This is why Reformed theology has always distinguished between covenant initiation and covenant renewal. That some (Baptists or other) admit folk to the covenant renewal feast/Lord's Table is evidence of significant confusion on this point.

If a person is unbaptized, how are they prepared to approach the Holy Table? How can anyone have any confidence that they meet the test of 1 Cor 11? 

Further, and more fundamentally, the Supper is not the sign of initiation into the covenant of grace, baptism is. It's this confusion of initiation and renewal that is at the heart of paedocommunion. That's why I say that the paedocommunionists are really crypto-Baptists with a medieval pretense!

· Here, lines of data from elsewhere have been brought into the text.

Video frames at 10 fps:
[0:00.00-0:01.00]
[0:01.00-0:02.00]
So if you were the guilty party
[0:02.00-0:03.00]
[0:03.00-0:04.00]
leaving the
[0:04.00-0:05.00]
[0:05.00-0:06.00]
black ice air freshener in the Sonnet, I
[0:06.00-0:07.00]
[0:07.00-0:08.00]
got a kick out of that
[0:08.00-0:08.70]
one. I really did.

Only one who make a credible profession, i.e., who is judged by the consistory/session to live in accordance with their profession is eligible to renew the covenant into to which they were formally entered in baptism. To be sure, the sacraments do not create the covenant of grace (contra the FV) but neither are they inconsequential. As others have suggested, the earliest church fathers could not imagine that one would be allowed to the table without the sign and seal of covenant imitation and appropriate catechesis.

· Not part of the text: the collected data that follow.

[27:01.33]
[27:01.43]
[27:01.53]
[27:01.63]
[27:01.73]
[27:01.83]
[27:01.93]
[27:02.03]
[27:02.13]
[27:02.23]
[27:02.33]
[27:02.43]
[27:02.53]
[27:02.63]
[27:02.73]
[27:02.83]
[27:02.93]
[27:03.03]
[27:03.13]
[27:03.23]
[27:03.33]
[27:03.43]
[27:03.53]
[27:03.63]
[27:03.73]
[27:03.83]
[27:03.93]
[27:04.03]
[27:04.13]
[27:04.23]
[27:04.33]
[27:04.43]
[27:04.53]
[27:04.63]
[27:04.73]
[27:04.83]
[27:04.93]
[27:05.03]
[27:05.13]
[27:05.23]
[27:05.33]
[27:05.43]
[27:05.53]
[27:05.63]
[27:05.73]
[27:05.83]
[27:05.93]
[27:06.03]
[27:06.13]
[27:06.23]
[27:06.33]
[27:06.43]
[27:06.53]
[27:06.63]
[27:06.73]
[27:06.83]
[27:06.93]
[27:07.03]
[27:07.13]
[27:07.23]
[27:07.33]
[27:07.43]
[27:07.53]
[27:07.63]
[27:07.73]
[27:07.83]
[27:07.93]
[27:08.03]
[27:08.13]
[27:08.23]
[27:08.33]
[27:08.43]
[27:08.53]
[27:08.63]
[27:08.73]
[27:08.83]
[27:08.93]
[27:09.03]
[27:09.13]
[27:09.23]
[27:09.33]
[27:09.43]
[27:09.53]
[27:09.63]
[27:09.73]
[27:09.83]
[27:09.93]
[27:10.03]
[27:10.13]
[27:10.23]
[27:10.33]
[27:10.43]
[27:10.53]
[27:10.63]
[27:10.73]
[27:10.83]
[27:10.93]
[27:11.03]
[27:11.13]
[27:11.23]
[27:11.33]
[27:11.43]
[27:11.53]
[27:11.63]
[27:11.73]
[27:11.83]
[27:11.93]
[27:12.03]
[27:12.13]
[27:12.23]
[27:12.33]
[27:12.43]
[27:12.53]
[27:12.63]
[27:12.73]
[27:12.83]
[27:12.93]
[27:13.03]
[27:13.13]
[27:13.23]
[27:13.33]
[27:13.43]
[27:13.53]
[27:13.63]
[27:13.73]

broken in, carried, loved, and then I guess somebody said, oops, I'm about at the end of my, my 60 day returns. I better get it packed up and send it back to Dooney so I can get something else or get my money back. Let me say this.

This problem also illustrates that there is much more to being Reformed than confessing predestination. It is an entire, coherent system of theology, ethics, piety, practice. 

rsc


----------



## WrittenFromUtopia (Feb 11, 2006)

Would it not be heretical to admit unbaptized people to the Church for both membership and communion? The Apostles and Nicean Creeds, along with Ephesians (one faith, one baptism) come to mind immediately.


----------



## Steve Owen (Feb 12, 2006)

Todd asked:-


> Hi Martin -
> 
> Putting aside the question of those who were baptized as infants vs. those who are not baptized at all - let's just deal with those who aren't baptized in any form. Why should they not be encouraged to be baptized first, if they claim faith in Christ?


Absolutely! The NT knows nothing about the unbaptized Christian. People trusted in Christ and were baptized. Of the major Christian denominations, only the Salvation Army, to the best of my knowledge, do not practise water baptism.

However, water baptism is not _of the esence_ of Christian conversion. Abel knew nothing of baptism or circumcision, yet his faith was pleasing to God and he still speaks to us today Heb 11 ). I, and those who follow Bunyan in this matter, do not wish to ban true believers who have not been scripturally baptized from receiving the Lord's Supper. We do 'fence the table' against unbelievers, but not against believing Anglicans or others to whom we would wish to hold out the right hand of friendship.

However, I fully respect Steve Clevenger's position. It is for individual congregations to seek the Lord's will on this matter.

Martin


----------



## cupotea (Feb 12, 2006)

> Further, and more fundamentally, the Supper is not the sign of initiation into the covenant of grace, baptism is. It's this confusion of initiation and renewal that is at the heart of paedocommunion.



Excellent point.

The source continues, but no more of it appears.